TASK INSTRUCTIONS: Set down the entries again word for word, without any of the images.

INFORMATION:
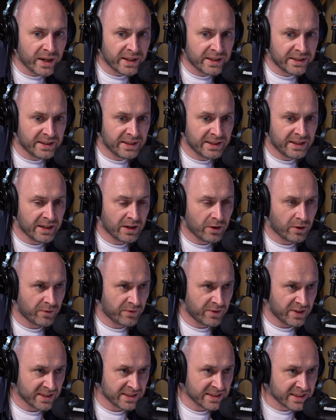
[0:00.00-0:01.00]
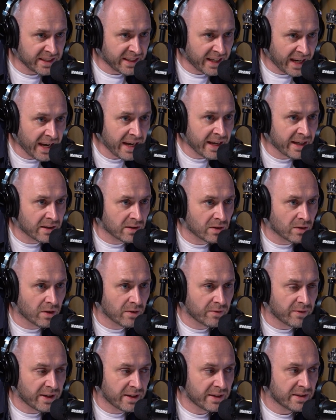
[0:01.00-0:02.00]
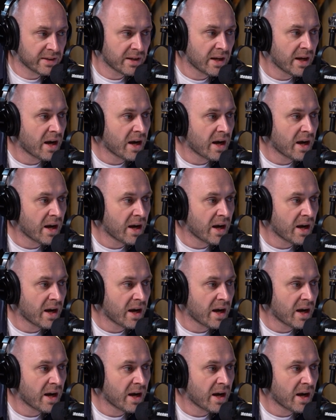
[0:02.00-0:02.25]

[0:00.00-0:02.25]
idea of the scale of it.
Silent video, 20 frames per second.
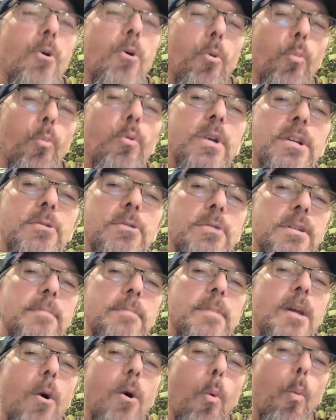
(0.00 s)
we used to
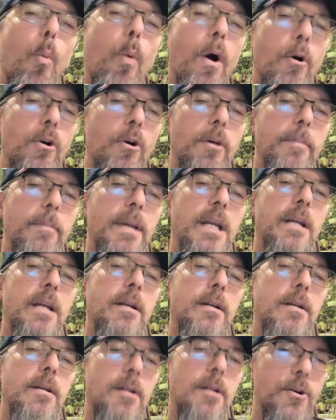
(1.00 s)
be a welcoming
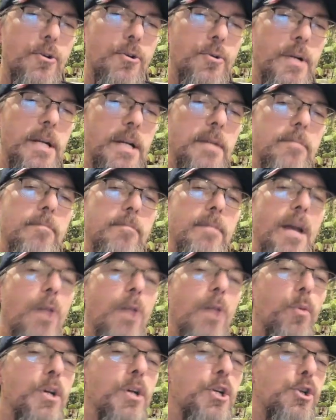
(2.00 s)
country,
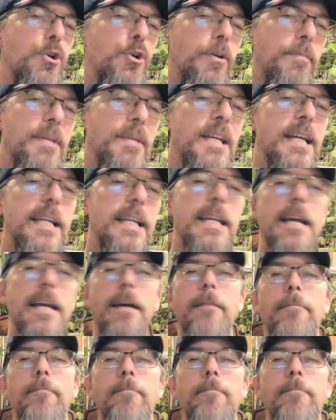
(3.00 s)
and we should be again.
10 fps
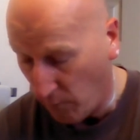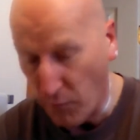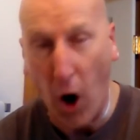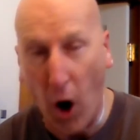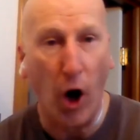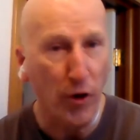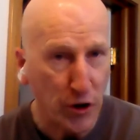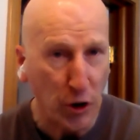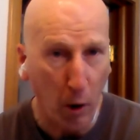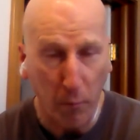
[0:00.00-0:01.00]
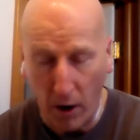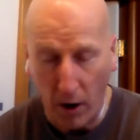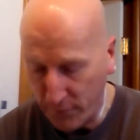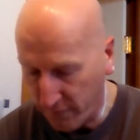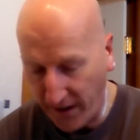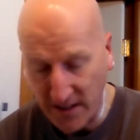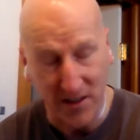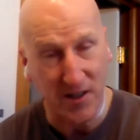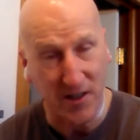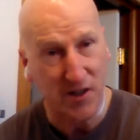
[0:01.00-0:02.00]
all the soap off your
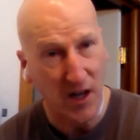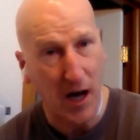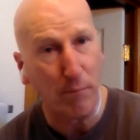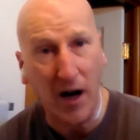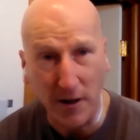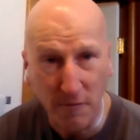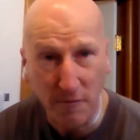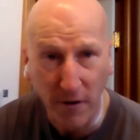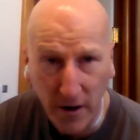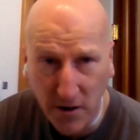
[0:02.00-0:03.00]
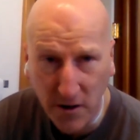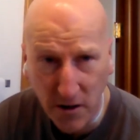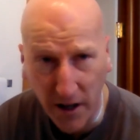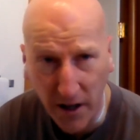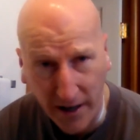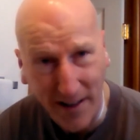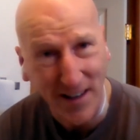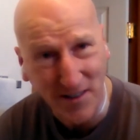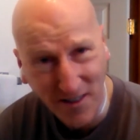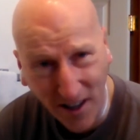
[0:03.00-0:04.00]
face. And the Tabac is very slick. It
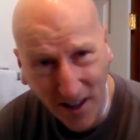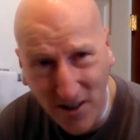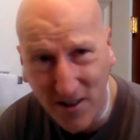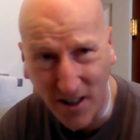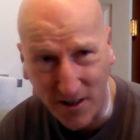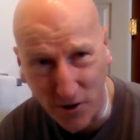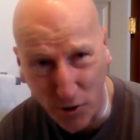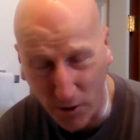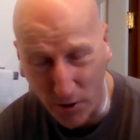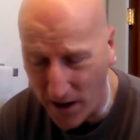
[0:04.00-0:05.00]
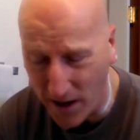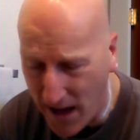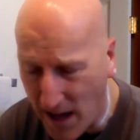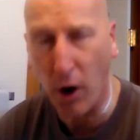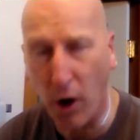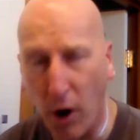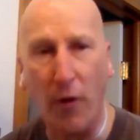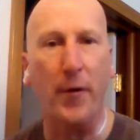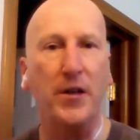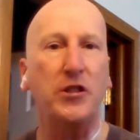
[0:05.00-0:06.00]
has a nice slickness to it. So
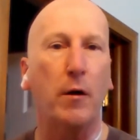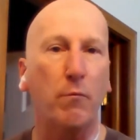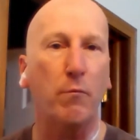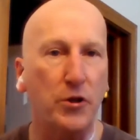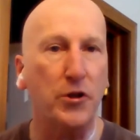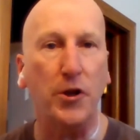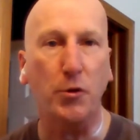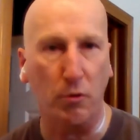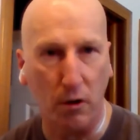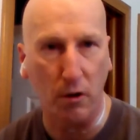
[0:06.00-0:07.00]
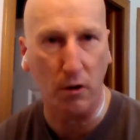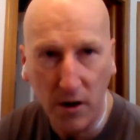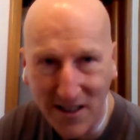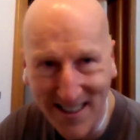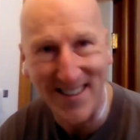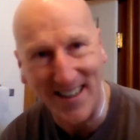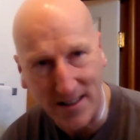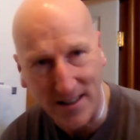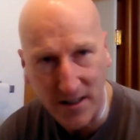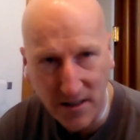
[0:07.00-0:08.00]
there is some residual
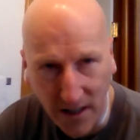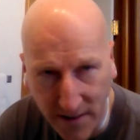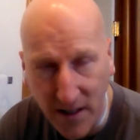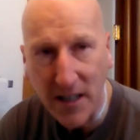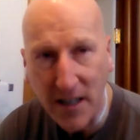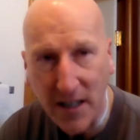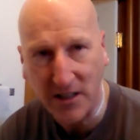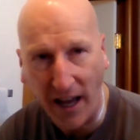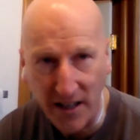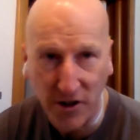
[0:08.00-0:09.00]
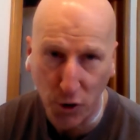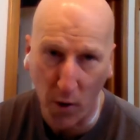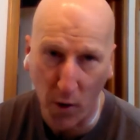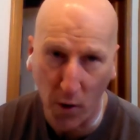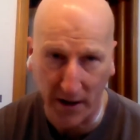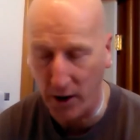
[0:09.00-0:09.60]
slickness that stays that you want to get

EXPECTED ANSWER:
[0:00.00-0:01.00]
[0:01.00-0:02.00]
[0:02.00-0:02.25]

[0:00.00-0:02.25]
idea of the scale of it.
Silent video, 20 frames per second.
(0.00 s)
we used to
(1.00 s)
be a welcoming
(2.00 s)
country,
(3.00 s)
and we should be again.
10 fps
[0:00.00-0:01.00]
[0:01.00-0:02.00]
all the soap off your
[0:02.00-0:03.00]
[0:03.00-0:04.00]
face. And the Tabac is very slick. It
[0:04.00-0:05.00]
[0:05.00-0:06.00]
has a nice slickness to it. So
[0:06.00-0:07.00]
[0:07.00-0:08.00]
there is some residual
[0:08.00-0:09.00]
[0:09.00-0:09.60]
slickness that stays that you want to get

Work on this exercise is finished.